In fact we already have such a tax, it's just that like all the other taxes on the rich, it's been reduced to near invisibility. Back in January 2002, President Bush signed the Investor and Capital Markets Fee Relief Act (Public Law 107-123) which reduced transaction fees to an infinitesimal amount.

Transaction fees not only have the potential to generate a decent amount of needed revenues, but they could also serve as a modest deterrent against hyper-speculation and "short-termism." A modest rate -- say $0.10 on issues traded on the NYSE -- would alone generate almost $70 billion/yr (using 2007 volume figures). If you add in the other exchanges (and force all derivatives trades to occur in regulated exchanges), and subtract the amount of trades that might be deterred by so modest a fee, you'd probably still get well over $100 billion per year.

The specific amount isn't as important as the principle: we tax gasoline so that those who drive the most pay more for highway repairs, etc. In a similar manner we should be taxing those who inject the most risk into the system -- those who churn stocks rather than make long-term productive investments.

* Another thing that's been talked about, is giving taxpayers the same deal that Warren Buffett gets when he negotiates with banks seeking an additional injection of capital. Taxpayers should automatically get voting stock any time we are forced to bail a company out. In addition, certain other reforms should be automatic, including caps on executive compensation and the appointment of a public director to the company's board, as law professor Christopher Stone once proposed.

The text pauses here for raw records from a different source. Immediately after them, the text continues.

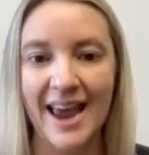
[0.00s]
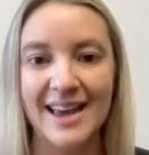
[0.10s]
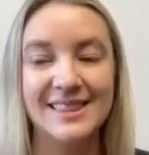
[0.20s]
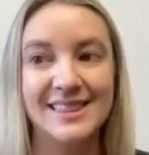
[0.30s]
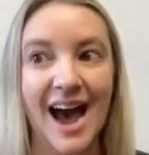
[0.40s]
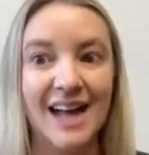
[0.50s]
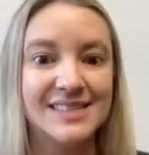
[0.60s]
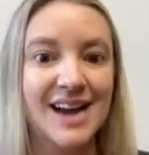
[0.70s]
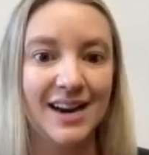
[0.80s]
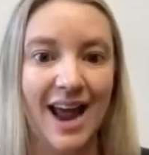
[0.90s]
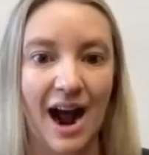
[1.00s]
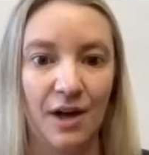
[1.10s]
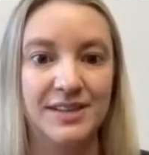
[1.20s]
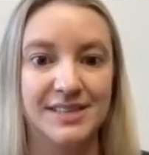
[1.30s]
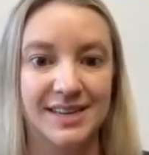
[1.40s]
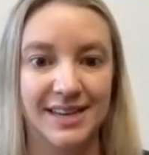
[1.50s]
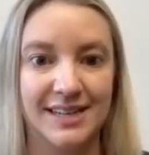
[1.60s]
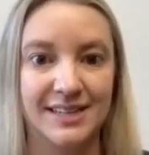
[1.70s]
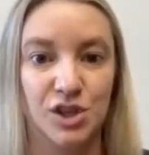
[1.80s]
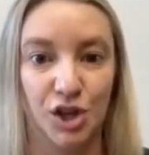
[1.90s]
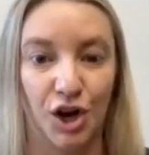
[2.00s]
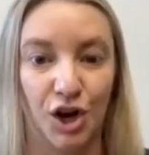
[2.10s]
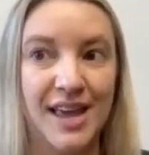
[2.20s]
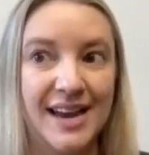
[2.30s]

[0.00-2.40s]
And that's not how these kids learn.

These are minimum concessions that those asking for taxpayer bailouts should have to make, along with other sector-specific reforms (e.g. accelerated production of plug-in or hybrid vehicles in the case of the auto industry).

The change we need will be great, and we finally have a leader with the intelligence to recognize that fact, and hopefully a willingness to break from the powerful corporate lobbyists that constitute the "permanent government" in Washington.

As economist Robert Kuttner put it the other day, the magnitude of the current crisis confronts president-elect Obama with a choice/opportunity: he can either settle for more incremental reforms and risk becoming another Hoover, or he can make bold changes that transcend expectations stepping out of the mess he inherits with an historic set of programs as significant as those created by FDR.